[Stored items]

§ §

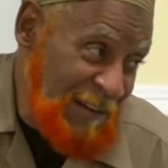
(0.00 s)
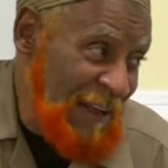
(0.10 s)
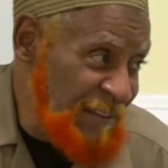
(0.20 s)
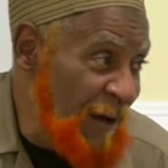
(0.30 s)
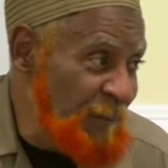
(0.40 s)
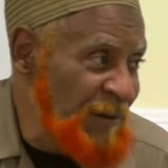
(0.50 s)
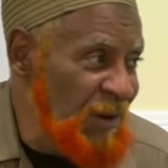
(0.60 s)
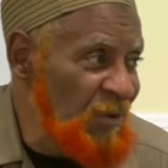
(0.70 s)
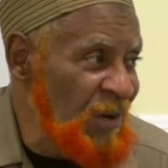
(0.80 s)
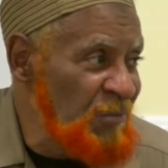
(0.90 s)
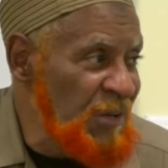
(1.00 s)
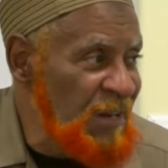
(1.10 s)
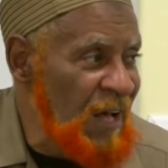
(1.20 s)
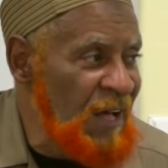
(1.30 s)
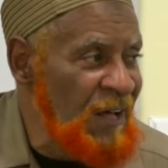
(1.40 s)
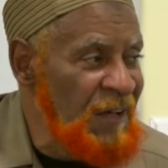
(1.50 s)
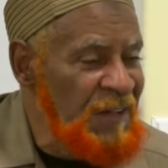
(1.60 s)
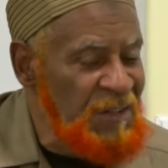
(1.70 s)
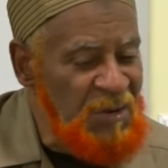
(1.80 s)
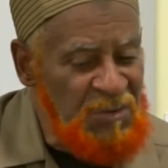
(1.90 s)
That's helping though, alhamdulillah.
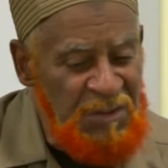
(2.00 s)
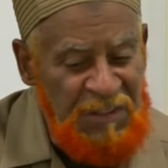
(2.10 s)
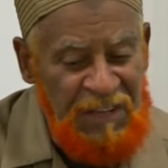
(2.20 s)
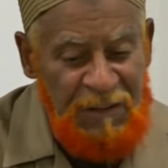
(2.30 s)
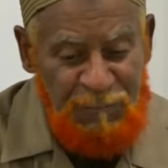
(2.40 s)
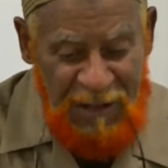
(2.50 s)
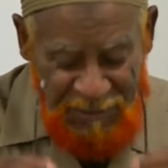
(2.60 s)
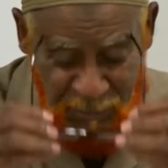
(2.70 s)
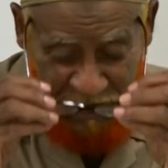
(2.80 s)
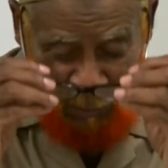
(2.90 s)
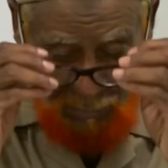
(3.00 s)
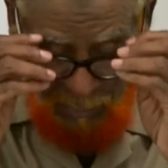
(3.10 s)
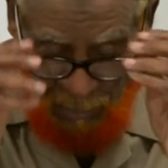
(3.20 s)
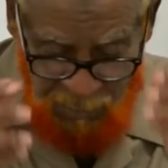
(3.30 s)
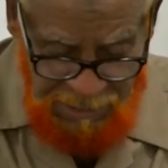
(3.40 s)
The thing is, brothers, we don't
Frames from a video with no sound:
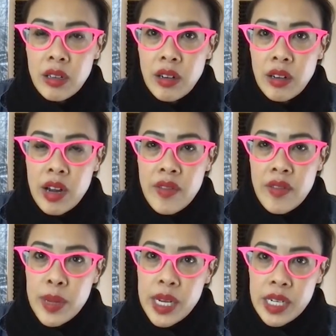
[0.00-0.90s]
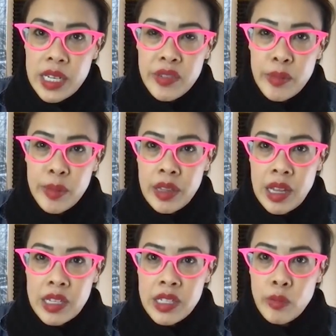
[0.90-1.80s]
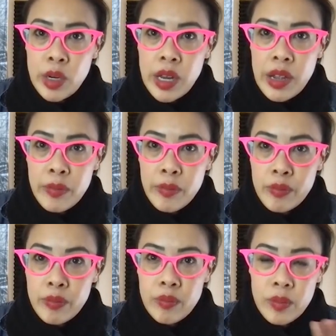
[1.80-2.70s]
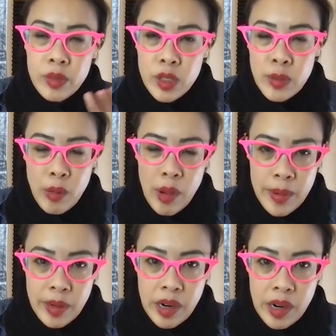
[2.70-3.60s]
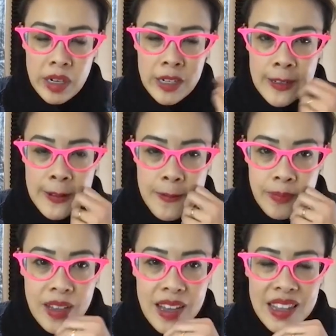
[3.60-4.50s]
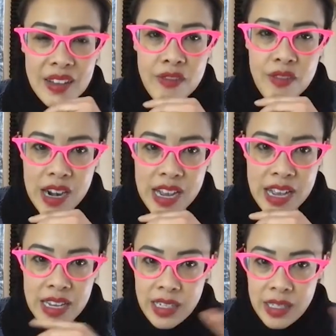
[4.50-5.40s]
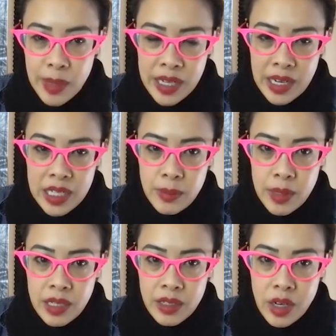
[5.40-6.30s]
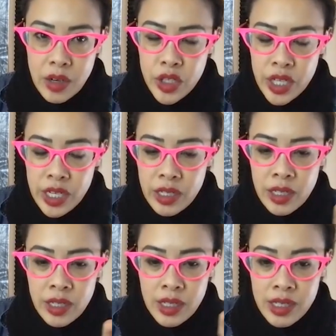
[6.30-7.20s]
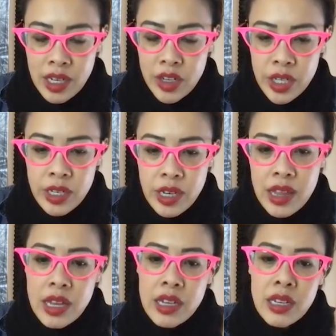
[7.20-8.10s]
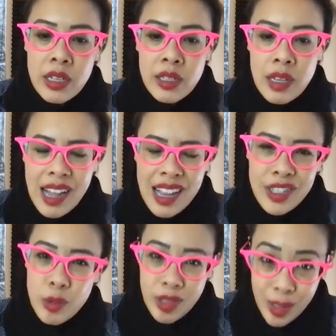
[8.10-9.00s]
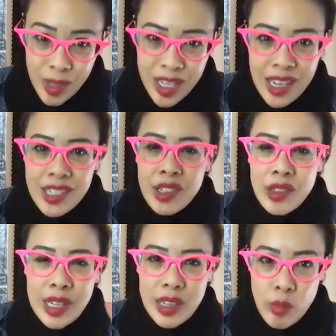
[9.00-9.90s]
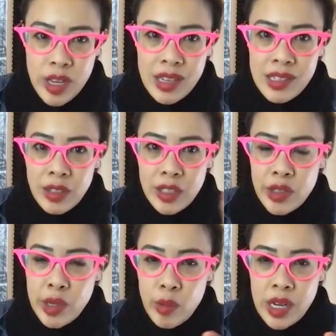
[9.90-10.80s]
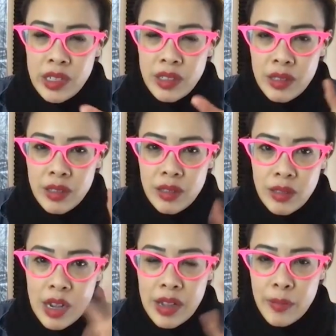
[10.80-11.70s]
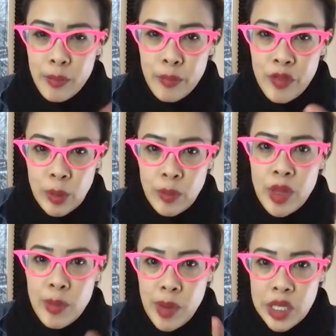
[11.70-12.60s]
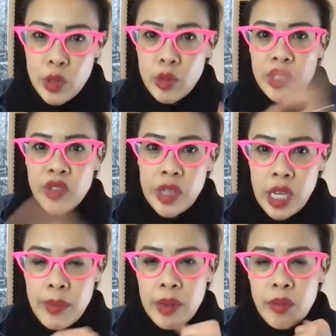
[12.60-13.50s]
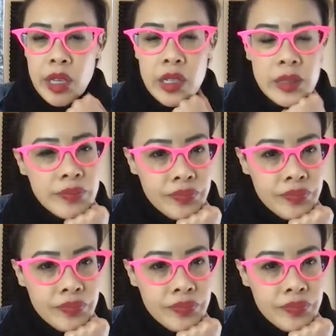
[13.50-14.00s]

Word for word: you know, are heavy meeting days for me. That's when I do my webinar. And then Friday is my ninety minute coaching session. And then I actually work on the weekend. So like the weekends are usually when I, I film the modules for the coming week.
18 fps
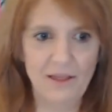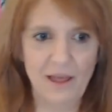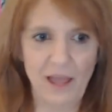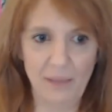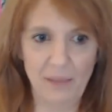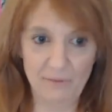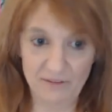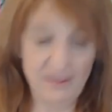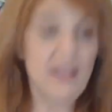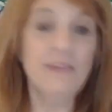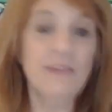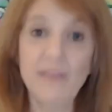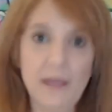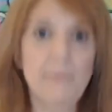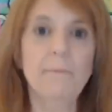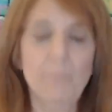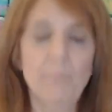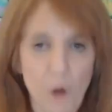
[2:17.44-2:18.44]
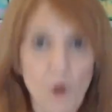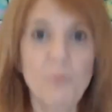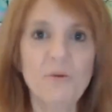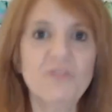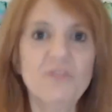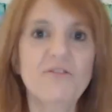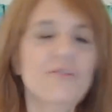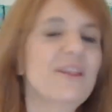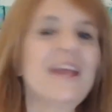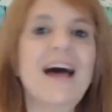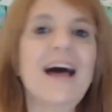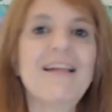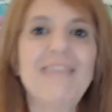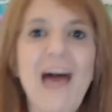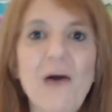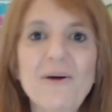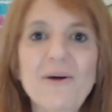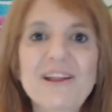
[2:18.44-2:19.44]
I'm saying they purposefully
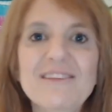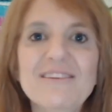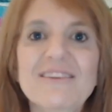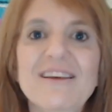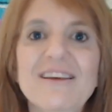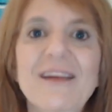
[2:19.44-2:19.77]
allow it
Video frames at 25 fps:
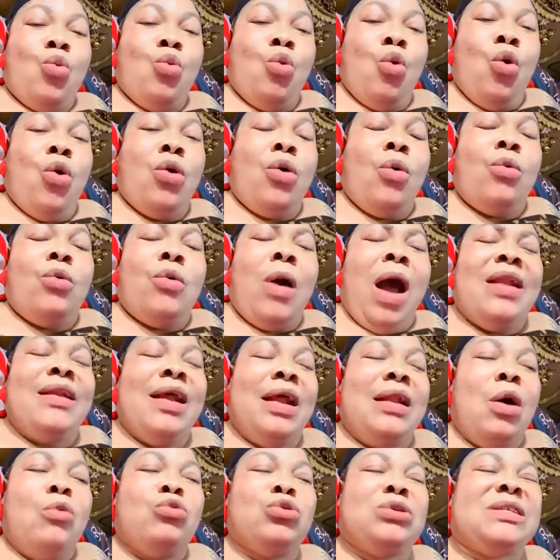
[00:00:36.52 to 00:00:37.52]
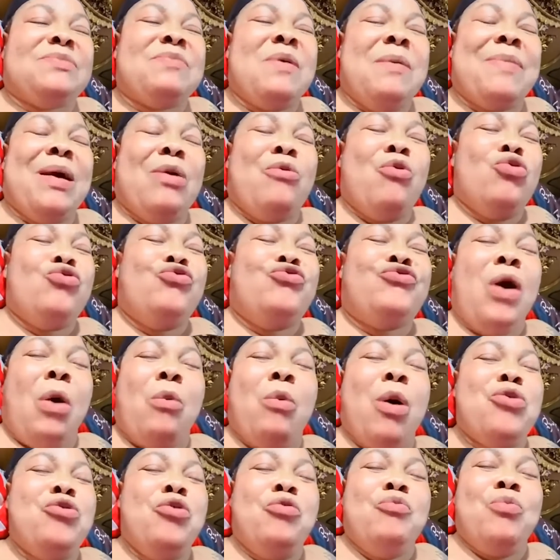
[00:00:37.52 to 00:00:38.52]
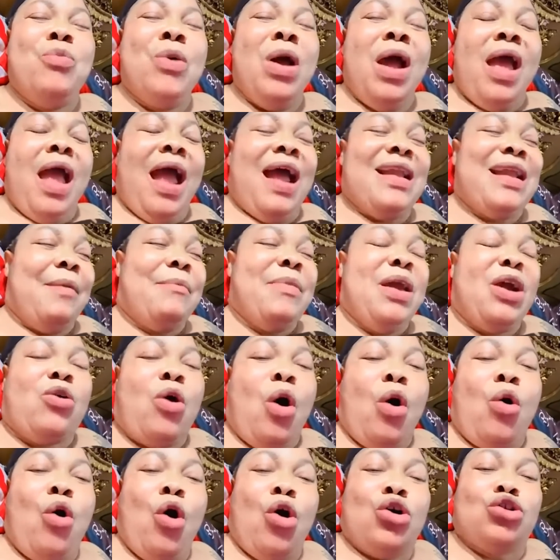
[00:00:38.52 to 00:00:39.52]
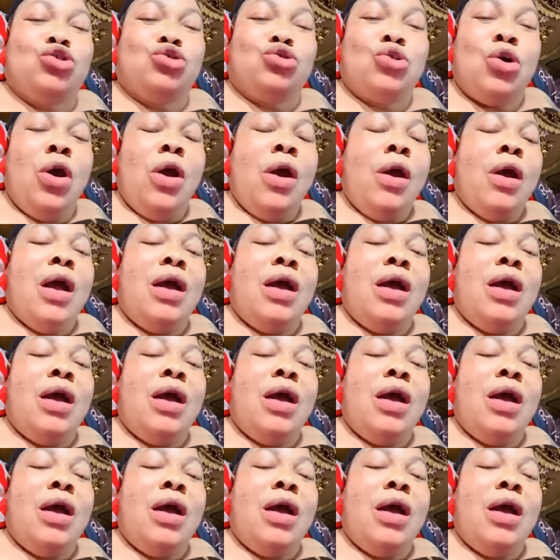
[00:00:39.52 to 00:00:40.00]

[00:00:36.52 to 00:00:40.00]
I don't know what's me, but Joe Wanum, and I'm a court.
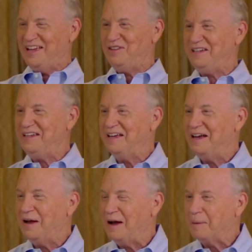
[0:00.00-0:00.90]
The
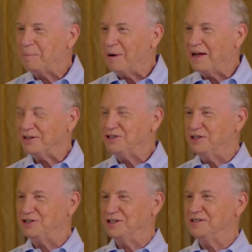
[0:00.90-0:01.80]

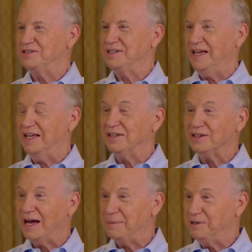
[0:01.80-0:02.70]
politicians and the
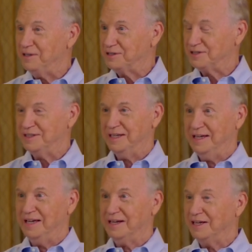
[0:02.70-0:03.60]
lobbyists
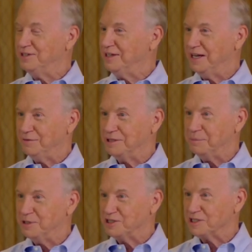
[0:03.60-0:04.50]
got together with the
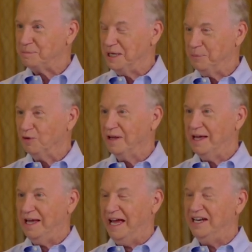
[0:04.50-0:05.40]
business people
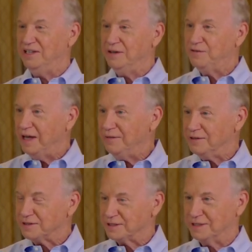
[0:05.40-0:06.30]
and did
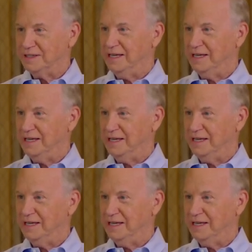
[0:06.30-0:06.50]
favors.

§ §

What you need to do
Before duplicating, set the pictures aside; then output exactly the lines from the one with "[9.00-9.90s]" through the end of the records, and only those.

Output of the exercise
[9.00-9.90s]
[9.90-10.80s]
[10.80-11.70s]
[11.70-12.60s]
[12.60-13.50s]
[13.50-14.00s]

Word for word: you know, are heavy meeting days for me. That's when I do my webinar. And then Friday is my ninety minute coaching session. And then I actually work on the weekend. So like the weekends are usually when I, I film the modules for the coming week.
18 fps
[2:17.44-2:18.44]
[2:18.44-2:19.44]
I'm saying they purposefully
[2:19.44-2:19.77]
allow it
Video frames at 25 fps:
[00:00:36.52 to 00:00:37.52]
[00:00:37.52 to 00:00:38.52]
[00:00:38.52 to 00:00:39.52]
[00:00:39.52 to 00:00:40.00]

[00:00:36.52 to 00:00:40.00]
I don't know what's me, but Joe Wanum, and I'm a court.
[0:00.00-0:00.90]
The
[0:00.90-0:01.80]

[0:01.80-0:02.70]
politicians and the
[0:02.70-0:03.60]
lobbyists
[0:03.60-0:04.50]
got together with the
[0:04.50-0:05.40]
business people
[0:05.40-0:06.30]
and did
[0:06.30-0:06.50]
favors.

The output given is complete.